• WHAT IS REQUIRED
Reproduce the records that follow exactly as they appear.

────────────────────

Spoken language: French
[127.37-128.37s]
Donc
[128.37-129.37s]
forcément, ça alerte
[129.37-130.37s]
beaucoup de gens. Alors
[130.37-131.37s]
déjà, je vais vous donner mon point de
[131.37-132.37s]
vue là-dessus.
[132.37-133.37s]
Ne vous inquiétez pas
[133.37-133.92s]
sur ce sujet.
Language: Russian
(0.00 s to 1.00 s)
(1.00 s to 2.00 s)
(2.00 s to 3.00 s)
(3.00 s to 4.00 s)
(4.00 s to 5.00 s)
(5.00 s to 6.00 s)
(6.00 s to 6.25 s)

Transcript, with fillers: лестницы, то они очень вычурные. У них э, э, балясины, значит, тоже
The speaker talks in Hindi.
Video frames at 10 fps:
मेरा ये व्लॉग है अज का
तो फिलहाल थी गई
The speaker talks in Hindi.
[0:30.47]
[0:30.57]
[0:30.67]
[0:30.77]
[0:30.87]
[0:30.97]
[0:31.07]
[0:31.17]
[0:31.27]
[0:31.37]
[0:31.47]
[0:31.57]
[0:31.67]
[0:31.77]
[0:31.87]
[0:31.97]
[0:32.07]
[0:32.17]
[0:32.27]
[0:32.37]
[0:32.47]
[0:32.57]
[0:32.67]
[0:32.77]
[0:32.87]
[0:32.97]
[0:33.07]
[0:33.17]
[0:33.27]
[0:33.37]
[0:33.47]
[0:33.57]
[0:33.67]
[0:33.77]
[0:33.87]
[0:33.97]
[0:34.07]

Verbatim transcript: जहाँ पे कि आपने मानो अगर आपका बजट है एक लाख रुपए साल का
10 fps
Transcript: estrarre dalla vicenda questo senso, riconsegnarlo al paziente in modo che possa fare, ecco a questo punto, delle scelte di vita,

────────────────────

• TASK OUTPUT
Spoken language: French
[127.37-128.37s]
Donc
[128.37-129.37s]
forcément, ça alerte
[129.37-130.37s]
beaucoup de gens. Alors
[130.37-131.37s]
déjà, je vais vous donner mon point de
[131.37-132.37s]
vue là-dessus.
[132.37-133.37s]
Ne vous inquiétez pas
[133.37-133.92s]
sur ce sujet.
Language: Russian
(0.00 s to 1.00 s)
(1.00 s to 2.00 s)
(2.00 s to 3.00 s)
(3.00 s to 4.00 s)
(4.00 s to 5.00 s)
(5.00 s to 6.00 s)
(6.00 s to 6.25 s)

Transcript, with fillers: лестницы, то они очень вычурные. У них э, э, балясины, значит, тоже
The speaker talks in Hindi.
Video frames at 10 fps:
मेरा ये व्लॉग है अज का
तो फिलहाल थी गई
The speaker talks in Hindi.
[0:30.47]
[0:30.57]
[0:30.67]
[0:30.77]
[0:30.87]
[0:30.97]
[0:31.07]
[0:31.17]
[0:31.27]
[0:31.37]
[0:31.47]
[0:31.57]
[0:31.67]
[0:31.77]
[0:31.87]
[0:31.97]
[0:32.07]
[0:32.17]
[0:32.27]
[0:32.37]
[0:32.47]
[0:32.57]
[0:32.67]
[0:32.77]
[0:32.87]
[0:32.97]
[0:33.07]
[0:33.17]
[0:33.27]
[0:33.37]
[0:33.47]
[0:33.57]
[0:33.67]
[0:33.77]
[0:33.87]
[0:33.97]
[0:34.07]

Verbatim transcript: जहाँ पे कि आपने मानो अगर आपका बजट है एक लाख रुपए साल का
10 fps
Transcript: estrarre dalla vicenda questo senso, riconsegnarlo al paziente in modo che possa fare, ecco a questo punto, delle scelte di vita,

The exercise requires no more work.